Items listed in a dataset
'''
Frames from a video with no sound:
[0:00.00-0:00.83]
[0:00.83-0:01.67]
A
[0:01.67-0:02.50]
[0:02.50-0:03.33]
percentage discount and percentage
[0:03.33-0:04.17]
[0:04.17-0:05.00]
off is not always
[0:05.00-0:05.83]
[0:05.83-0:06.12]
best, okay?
'''
'''
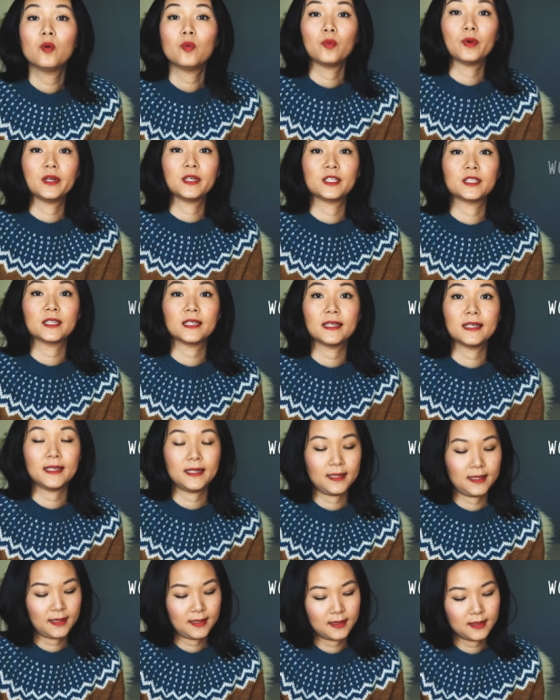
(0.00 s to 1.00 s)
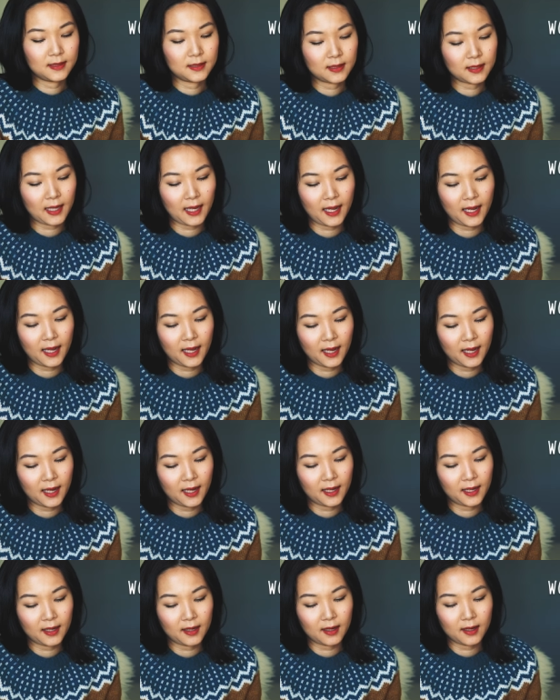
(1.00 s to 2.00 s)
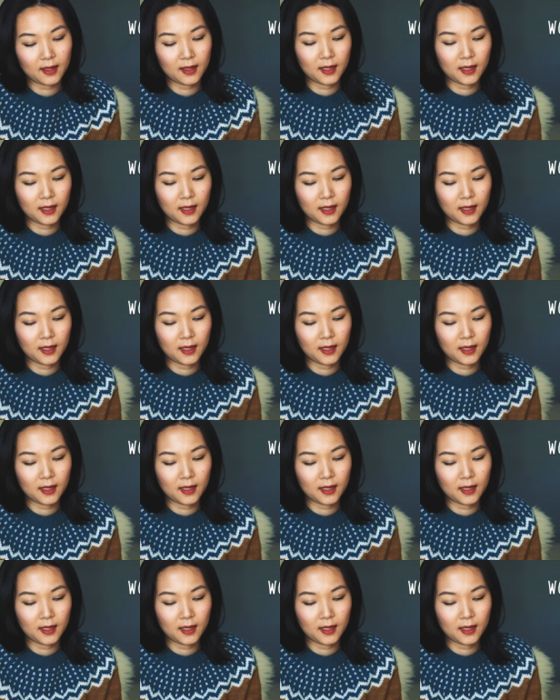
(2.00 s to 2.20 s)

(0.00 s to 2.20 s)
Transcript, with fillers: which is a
'''
#### [Prompt]
What lines above run from the one with "(0.00 s to 1.00 s)" to the one with "Transcript, with fillers: which is a"? Give them again exactly, ends included, and leave the pictures out.

#### [Answer space]
(0.00 s to 1.00 s)
(1.00 s to 2.00 s)
(2.00 s to 2.20 s)

(0.00 s to 2.20 s)
Transcript, with fillers: which is a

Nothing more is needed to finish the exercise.